Original sourceA paper published April 1, 2026 — "Embarrassingly Simple Self-Distillation Improves Code Generation" by Ruixiang Zhang, Richard He Bai, and colleagues at Anthropic and Google — presents a technique called Simple Self-Distillation (SSD) that is exactly as described: sample solutions from a model at a particular temperature and truncation setting, then fine-tune on those raw, unverified outputs with standard cross-entropy loss.
No human labels. No reference solutions. No teacher model. No reward model. No verifier. No execution environment. No reinforcement learning. Just the model's own outputs fed back in.
The results are striking: SSD improves Qwen3-30B-Instruct from 42.4% to 55.3% pass@1 on LiveCodeBench v6, with gains concentrated on harder problems. The technique generalizes across Qwen and Llama model families at 4B, 8B, and 30B scale — including both instruct and thinking variants. The paper's theoretical analysis traces the gains to a "precision-exploration conflict" in LLM decoding: SSD reshapes token distributions context-dependently, suppressing distractor tails where precision matters while preserving diversity where exploration matters.

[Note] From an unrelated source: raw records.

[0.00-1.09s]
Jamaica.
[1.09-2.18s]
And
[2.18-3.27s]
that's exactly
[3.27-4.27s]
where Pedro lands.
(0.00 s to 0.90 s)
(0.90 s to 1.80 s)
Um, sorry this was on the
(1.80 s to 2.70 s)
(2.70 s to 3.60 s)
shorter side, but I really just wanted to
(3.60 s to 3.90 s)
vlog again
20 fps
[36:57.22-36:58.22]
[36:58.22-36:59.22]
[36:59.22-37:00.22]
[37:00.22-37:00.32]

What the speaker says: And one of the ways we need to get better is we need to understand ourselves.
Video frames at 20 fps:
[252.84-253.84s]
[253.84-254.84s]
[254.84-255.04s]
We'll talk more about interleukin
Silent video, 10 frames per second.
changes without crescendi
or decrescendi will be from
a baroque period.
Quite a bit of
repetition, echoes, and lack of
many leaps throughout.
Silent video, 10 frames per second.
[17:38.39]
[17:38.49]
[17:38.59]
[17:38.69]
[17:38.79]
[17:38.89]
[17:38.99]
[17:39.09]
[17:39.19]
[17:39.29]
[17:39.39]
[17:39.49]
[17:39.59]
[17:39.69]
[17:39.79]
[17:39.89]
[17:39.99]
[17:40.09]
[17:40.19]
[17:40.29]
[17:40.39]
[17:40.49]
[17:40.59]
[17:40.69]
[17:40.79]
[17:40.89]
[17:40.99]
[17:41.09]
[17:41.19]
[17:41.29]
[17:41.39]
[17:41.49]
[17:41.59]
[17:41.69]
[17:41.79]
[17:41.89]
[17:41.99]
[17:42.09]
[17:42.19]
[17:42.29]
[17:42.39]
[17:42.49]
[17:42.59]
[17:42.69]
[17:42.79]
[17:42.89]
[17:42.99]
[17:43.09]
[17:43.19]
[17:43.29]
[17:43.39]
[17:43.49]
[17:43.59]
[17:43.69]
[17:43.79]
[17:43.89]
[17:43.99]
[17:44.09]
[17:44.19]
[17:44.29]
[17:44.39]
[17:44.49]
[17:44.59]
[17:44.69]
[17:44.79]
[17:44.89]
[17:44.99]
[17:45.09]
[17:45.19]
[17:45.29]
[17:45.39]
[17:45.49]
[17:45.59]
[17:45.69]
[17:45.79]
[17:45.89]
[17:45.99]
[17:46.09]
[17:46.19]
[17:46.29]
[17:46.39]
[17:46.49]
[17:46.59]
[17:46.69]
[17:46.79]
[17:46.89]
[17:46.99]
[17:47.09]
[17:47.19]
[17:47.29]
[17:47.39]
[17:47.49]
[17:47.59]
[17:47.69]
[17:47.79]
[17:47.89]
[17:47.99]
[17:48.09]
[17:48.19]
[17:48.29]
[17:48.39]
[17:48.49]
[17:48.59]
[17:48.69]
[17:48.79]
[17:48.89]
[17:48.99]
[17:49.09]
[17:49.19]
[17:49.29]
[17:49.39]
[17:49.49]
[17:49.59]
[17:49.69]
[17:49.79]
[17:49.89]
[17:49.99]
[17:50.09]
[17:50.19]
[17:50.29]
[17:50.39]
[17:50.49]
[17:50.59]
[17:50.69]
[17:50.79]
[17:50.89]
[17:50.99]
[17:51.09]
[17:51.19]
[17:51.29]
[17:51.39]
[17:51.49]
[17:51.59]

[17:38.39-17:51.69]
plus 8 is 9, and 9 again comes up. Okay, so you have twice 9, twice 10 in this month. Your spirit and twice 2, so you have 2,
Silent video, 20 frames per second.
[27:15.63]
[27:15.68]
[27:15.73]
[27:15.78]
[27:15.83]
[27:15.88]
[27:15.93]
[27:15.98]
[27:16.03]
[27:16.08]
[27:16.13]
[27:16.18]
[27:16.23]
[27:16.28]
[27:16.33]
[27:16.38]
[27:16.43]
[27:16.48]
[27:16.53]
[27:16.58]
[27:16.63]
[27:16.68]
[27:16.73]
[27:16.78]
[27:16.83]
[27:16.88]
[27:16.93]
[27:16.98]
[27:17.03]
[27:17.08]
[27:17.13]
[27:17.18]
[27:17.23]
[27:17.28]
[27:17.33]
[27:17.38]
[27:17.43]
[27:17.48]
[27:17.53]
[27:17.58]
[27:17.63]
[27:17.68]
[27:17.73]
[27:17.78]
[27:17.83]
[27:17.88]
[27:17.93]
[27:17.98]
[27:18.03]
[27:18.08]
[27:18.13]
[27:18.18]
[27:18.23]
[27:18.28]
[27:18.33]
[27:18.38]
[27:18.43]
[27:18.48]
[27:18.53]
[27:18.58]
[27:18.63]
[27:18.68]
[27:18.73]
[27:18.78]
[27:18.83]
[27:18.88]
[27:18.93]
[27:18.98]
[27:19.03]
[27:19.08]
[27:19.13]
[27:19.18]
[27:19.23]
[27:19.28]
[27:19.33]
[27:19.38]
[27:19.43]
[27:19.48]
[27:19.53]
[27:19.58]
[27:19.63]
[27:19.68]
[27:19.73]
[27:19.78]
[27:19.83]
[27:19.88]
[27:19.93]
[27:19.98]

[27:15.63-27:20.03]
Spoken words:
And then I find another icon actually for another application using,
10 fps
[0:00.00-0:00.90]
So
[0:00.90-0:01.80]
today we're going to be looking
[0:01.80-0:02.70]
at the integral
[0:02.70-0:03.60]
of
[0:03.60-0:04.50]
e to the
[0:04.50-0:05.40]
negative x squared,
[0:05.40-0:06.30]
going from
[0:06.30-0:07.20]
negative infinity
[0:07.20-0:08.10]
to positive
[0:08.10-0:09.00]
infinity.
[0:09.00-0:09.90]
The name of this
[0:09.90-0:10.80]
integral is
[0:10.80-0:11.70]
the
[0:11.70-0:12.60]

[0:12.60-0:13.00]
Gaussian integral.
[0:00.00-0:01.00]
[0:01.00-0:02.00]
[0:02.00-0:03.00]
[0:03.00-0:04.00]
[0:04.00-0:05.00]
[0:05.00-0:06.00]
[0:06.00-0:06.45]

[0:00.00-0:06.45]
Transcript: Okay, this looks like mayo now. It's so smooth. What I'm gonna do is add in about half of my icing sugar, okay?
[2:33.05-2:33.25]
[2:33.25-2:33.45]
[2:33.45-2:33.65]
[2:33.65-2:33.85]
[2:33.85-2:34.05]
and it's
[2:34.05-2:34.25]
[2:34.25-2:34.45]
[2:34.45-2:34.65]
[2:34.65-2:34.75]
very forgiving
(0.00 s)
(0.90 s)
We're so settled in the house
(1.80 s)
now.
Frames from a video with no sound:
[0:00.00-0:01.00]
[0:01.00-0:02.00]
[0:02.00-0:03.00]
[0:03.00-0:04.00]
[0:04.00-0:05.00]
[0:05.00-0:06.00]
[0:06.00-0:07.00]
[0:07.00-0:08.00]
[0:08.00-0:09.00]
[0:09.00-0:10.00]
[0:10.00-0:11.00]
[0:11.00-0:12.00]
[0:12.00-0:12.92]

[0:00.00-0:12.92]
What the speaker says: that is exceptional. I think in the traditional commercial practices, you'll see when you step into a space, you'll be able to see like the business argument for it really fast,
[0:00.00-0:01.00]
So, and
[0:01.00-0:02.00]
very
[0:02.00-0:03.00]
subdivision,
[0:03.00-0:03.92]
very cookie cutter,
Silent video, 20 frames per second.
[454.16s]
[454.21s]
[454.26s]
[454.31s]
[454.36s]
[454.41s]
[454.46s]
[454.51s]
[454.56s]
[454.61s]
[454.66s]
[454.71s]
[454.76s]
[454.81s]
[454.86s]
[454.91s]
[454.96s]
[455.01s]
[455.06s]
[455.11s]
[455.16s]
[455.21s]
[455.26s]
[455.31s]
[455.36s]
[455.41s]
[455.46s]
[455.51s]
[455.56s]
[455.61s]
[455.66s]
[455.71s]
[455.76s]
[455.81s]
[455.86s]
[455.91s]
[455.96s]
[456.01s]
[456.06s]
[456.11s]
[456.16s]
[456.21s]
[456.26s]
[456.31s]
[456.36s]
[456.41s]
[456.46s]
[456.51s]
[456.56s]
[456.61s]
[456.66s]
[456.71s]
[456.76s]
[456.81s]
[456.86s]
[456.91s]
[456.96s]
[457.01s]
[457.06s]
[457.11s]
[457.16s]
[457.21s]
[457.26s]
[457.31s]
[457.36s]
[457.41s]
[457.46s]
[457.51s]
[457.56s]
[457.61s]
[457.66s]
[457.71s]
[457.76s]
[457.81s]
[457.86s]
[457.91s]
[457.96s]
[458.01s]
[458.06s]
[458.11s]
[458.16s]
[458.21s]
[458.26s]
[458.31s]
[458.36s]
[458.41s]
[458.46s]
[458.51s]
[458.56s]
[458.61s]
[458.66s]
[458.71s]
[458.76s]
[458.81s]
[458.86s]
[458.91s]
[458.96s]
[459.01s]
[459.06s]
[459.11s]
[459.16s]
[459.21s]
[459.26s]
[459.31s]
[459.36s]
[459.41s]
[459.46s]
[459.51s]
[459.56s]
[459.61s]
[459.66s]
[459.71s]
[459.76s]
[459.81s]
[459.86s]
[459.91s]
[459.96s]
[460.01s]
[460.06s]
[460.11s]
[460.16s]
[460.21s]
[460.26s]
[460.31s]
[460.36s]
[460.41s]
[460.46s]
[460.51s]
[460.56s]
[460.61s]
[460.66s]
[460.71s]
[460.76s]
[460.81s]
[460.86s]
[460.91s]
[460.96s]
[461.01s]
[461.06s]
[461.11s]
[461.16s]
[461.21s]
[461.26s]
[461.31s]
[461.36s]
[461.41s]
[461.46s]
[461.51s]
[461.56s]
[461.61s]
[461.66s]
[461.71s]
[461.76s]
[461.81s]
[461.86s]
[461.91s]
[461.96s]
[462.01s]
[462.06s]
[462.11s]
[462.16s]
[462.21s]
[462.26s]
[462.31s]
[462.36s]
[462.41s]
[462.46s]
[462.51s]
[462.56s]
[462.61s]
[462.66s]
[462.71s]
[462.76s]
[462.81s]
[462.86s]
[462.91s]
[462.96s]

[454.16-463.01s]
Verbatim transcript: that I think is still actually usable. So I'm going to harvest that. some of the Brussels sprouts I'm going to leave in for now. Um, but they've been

The practical implication for builders: if you have a domain-specific coding dataset and a capable base model, a cheap post-training step — generate 50–100 solutions per problem, keep syntactically valid ones, fine-tune — may close a meaningful gap without requiring RL infrastructure. The paper trended on Hacker News with 298 points and sparked debate about whether this is genuinely "embarrassingly simple" or whether the hyperparameter sensitivity (temperature, truncation) makes it trickier in practice.
Panel Takes
“The practical recipe is immediately actionable: generate your own dataset from your own model, fine-tune, measure. The lack of any external infrastructure requirement makes this a legitimate week-one experiment for any team with a domain-specific coding task.”
“The "embarrassingly simple" framing undersells the tuning required. The temperature and truncation choices that produce good self-distillation data are non-obvious, the paper was done by researchers with significant compute and expertise, and the benchmarks are standard coding tasks — not the messy real-world code most people actually write.”
“Models that improve by observing their own outputs at scale, without external supervision, is the mechanism that makes capability gains self-sustaining. SSD is a small example of a much larger dynamic: the bottleneck on model improvement is shifting from human labels to compute.”